Rolling Pool Update - host took too long to restart
-
@DustinB Not a faulty disk. It appears to be memory testing at boot time and at other times after init doing the same thing,
The cluster is a pair of HPE ProLiant DL580 Gen9 servers, each with 2TB of RAM.
Yes, I could turn off memory checking during startup, but I'd rather not.
Danny
-
Ping @pdonias : what value do we have right now? How about raising it to even longer?
-
@olivierlambert By default, it's 20 minutes. And it's already configurable through xo-server's config by adding:
[xapiOptions] restartHostTimeout = '40 minutes'
-
got that issue too. Sometimes server restart takes longer than usual, so rolling is canceled by timeout.

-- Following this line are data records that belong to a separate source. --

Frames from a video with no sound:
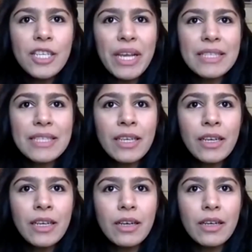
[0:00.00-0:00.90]
I had
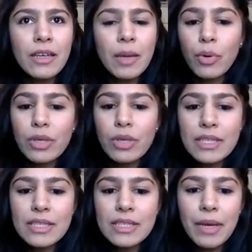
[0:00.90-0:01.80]
such amazing
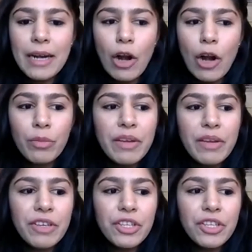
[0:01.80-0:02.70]
support
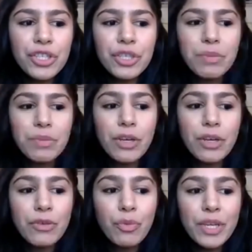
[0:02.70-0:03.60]
system around me,
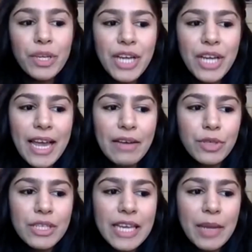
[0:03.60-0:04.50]
which because of
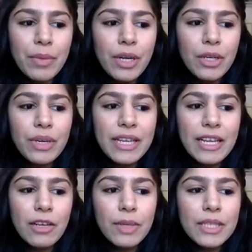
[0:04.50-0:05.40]
which I was
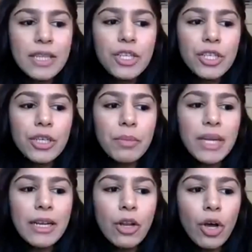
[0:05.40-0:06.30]
able to deal with
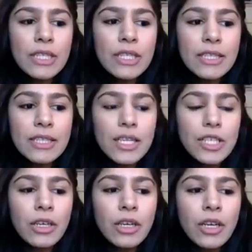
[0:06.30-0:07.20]
such a big
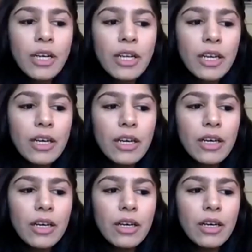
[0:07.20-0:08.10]
loss in such a
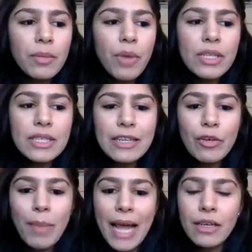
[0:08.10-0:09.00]

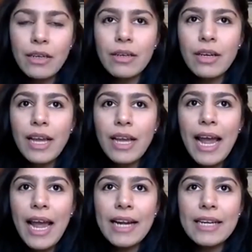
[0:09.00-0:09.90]
positive manner.
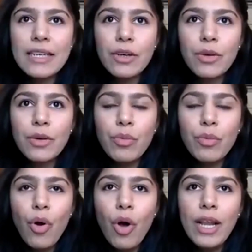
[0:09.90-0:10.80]
And
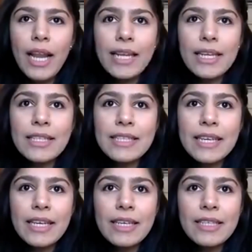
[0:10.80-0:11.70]
all I
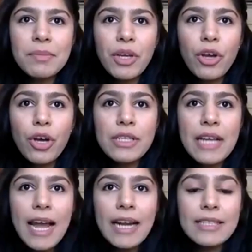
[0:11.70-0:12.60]
can say is
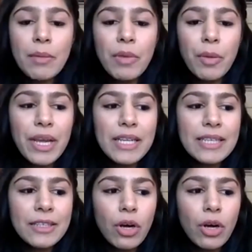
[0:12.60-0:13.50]
because I had some
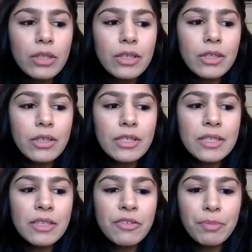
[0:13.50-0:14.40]
amazing
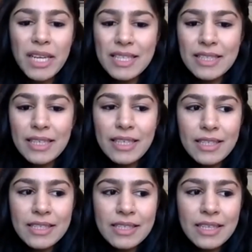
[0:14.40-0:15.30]
doctors,
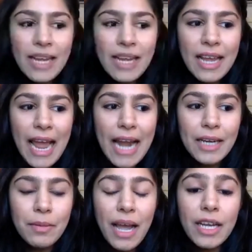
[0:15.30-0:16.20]
prosthetists,
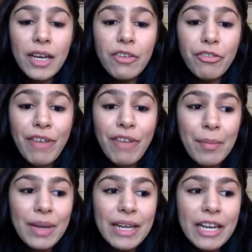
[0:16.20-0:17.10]
and my
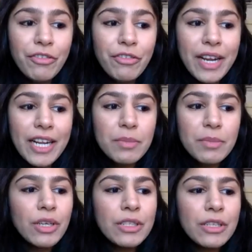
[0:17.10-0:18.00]
family and friends,
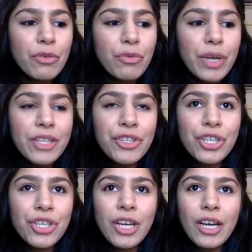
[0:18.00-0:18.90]
because of
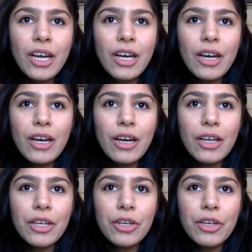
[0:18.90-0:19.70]
which, I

Why it's so long? i dunno. Maybe some startup checks. Can't restart production to notice any difference.Is the timeout really requried?
-
Our Dell R630's with 512Gb RAM also takes a while to reboot, so yeah being able to adjust the value is great.
-
@Tristis-Oris said in Rolling Pool Update - host took too long to restart:
got that issue too. Sometimes server restart takes longer than usual, so rolling is canceled by timeout.
Why it's so long? i dunno. Maybe some startup checks. Can't restart production to notice any difference.Is the timeout really requried?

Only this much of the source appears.